Methodology
We publish how Cortex Engine is measured because the headline number on /benchmarks is only as good as the process behind it. Everything below is reproducible from the public repo; the eval harness lives at research/eval/.
What we measure
Three axes per (system, chart) pair:
- Cost — input/output/cache tokens × per-model prices, summed to dollars per chart.
- Speed — wall-clock total + per-lane latency.
- Accuracy — precision, recall, and F1 against a judge-generated gold list. Recall is the headline: “% of human-missed errors caught.”
Corpus
De-identified primary-care charts captured from a real Practice Fusion environment by the Cortex Lens extension. Captures pass through a HIPAA Safe Harbor 18-identifier auto-redaction pipeline (extension/src/popup/safeHarbor.ts); each fixture carries an audit field listing every applied rule and the categories that need human review. The audit is a checklist, not a compliance certification — the corpus is research data only and never includes production PHI.
The corpus is small by design; we'd rather show 11 honest numbers than 247 numbers from synthetic data nobody trusts. As we grow, we publish per-chart precision and recall so you can see where Cortex helps and where it doesn't.
Judge
We use the current state-of-the-art non-Anthropic reasoning model as our judge. The pick is auto-discovered: pnpm eval:refresh-judge spins up an agent (Claude with web_search) that finds the leading reasoning model on the Artificial Analysis intelligence leaderboard, surveys medical benchmarks (HealthBench, MedQA), and writes its choice plus citations into research/eval/judges.json. Every results row records the exact judge model and version that would score it, so historical comparisons stay honest as the leaderboard shifts.
Non-Anthropic on purpose: we test Anthropic Cortex outputs and don't want same-org judging bias. The judge is itself an LLM and itself imperfect; see caveats below.
Scoring
Two judge calls per (chart, system) pair:
- Gold generation. The judge reads the chart cold and lists every coding/documentation issue a competent reviewer should flag. Cached per (chart, judge config) so we don't repay across systems. The prompt restricts the judge to lanes the system-under-test would actually run — when no encounter note is available, audit-risks and E/M-level matches are excluded so chart-only systems aren't penalized for categories they cannot fairly be judged on.
- Match scoring. The judge compares the system's flat output (chart-insights, suggested codes, audit risks, E/M level) against the gold list and emits a matches array. We compute precision, recall, and F1 deterministically from the matches in code; we do not trust the judge's arithmetic.

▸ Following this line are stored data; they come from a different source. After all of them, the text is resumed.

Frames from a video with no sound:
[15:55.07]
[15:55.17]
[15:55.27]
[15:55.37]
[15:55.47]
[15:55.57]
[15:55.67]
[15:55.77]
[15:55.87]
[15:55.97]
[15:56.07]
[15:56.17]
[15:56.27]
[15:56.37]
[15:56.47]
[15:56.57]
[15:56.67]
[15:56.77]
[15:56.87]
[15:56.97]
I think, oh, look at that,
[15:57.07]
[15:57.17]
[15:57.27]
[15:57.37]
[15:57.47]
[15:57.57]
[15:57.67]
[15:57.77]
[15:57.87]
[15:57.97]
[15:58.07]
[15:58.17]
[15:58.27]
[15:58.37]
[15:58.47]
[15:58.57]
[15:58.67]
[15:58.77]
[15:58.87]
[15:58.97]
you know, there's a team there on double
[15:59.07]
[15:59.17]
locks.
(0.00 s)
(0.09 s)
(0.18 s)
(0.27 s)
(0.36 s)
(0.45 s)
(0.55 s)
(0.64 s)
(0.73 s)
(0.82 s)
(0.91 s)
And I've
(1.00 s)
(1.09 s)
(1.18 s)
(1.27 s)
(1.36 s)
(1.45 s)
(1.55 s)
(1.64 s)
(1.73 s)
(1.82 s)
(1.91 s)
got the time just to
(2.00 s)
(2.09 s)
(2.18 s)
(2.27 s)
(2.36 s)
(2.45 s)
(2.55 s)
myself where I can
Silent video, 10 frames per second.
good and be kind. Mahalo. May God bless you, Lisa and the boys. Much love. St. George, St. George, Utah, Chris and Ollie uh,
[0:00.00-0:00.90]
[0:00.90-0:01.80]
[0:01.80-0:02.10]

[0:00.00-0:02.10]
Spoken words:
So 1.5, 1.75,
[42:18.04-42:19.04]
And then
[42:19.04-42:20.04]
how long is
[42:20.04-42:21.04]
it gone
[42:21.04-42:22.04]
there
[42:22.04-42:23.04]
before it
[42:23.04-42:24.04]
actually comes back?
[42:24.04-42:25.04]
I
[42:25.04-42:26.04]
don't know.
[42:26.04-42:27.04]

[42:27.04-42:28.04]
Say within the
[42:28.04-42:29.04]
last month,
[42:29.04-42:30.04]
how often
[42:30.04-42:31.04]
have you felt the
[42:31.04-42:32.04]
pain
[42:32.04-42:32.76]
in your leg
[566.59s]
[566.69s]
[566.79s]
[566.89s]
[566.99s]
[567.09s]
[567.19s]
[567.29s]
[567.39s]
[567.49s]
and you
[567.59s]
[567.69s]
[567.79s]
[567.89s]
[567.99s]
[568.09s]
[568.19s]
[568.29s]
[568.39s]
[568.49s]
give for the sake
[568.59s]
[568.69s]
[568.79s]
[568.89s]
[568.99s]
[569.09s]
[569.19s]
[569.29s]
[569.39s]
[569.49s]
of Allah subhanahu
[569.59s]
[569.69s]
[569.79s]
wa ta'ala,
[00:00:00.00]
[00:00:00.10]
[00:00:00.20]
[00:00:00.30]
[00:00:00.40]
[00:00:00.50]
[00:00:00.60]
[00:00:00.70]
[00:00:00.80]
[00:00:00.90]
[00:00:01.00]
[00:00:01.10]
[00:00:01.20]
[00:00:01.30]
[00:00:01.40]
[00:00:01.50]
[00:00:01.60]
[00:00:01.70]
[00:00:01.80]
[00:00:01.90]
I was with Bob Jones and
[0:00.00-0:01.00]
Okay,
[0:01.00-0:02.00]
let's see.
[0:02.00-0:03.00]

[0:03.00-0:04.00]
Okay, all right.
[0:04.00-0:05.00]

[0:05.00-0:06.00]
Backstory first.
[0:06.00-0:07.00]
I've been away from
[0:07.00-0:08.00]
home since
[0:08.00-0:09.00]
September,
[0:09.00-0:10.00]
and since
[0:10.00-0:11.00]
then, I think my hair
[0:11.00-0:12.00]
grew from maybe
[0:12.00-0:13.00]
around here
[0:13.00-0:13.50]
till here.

Self-consistency runs (pnpm eval --runs N) replicate each pair N times and produce stability numbers (insight-id Jaccard, fingerprint Jaccard, rationale Levenshtein similarity) — surfaces how much the model wobbles run-to-run on the same chart.
The "human baseline"
The corpus contains the original coding and documentation mistakes humans made when authoring those charts. A reviewer who looked at the chart untouched would catch some fraction of those mistakes; the remainder ships. Recall against the judge's gold list equals the share of mistakes Cortex catches — i.e., the share of human-missed errors that Cortex would surface for fix-before-sign-off. That's what the headline number on /benchmarks measures.
Caveats
- Small n. Today's corpus is 11 charts. Confidence intervals on the medians are wide. Don't draw strong conclusions from a single chart's number.
- Specialty bias. Primary care only. Numbers don't directly transfer to specialty workflows until we evaluate against specialty corpora.
- Single-judge bias. A panel-of-judges run would reduce systematic bias. We default to single-judge for cost reasons; expanding to a panel is a future Phase 4 sub-bullet.
- Corpus coverage. Captures so far are summary views (no encounter-note text). Lanes that depend on note text (E/M level, suggested codes from note, audit risks) don't run on those charts; recall on richer captures is likely different.
- Tiny golds inflate recall. A chart whose gold list has one issue can hit 100% recall trivially. We publish per-chart numbers so you can see when this happens.
Privacy posture
Corpus capture happens client-side in the Cortex Lens extension and runs through the Safe Harbor 18-identifier pipeline before anything leaves the browser. Notes that depend on a real chart are scrubbed and reviewed by a human before commit. The corpus and benchmark results live in this public repo; production PHI never flows through this evaluation pipeline. See /privacy for the broader Cortex EHR privacy posture.
Reproduce: pnpm eval:refresh-judge (refresh judge if stale) → pnpm eval --system <id> → pnpm eval:summarize. The summary file at public/benchmarks/summary.json is what this site renders.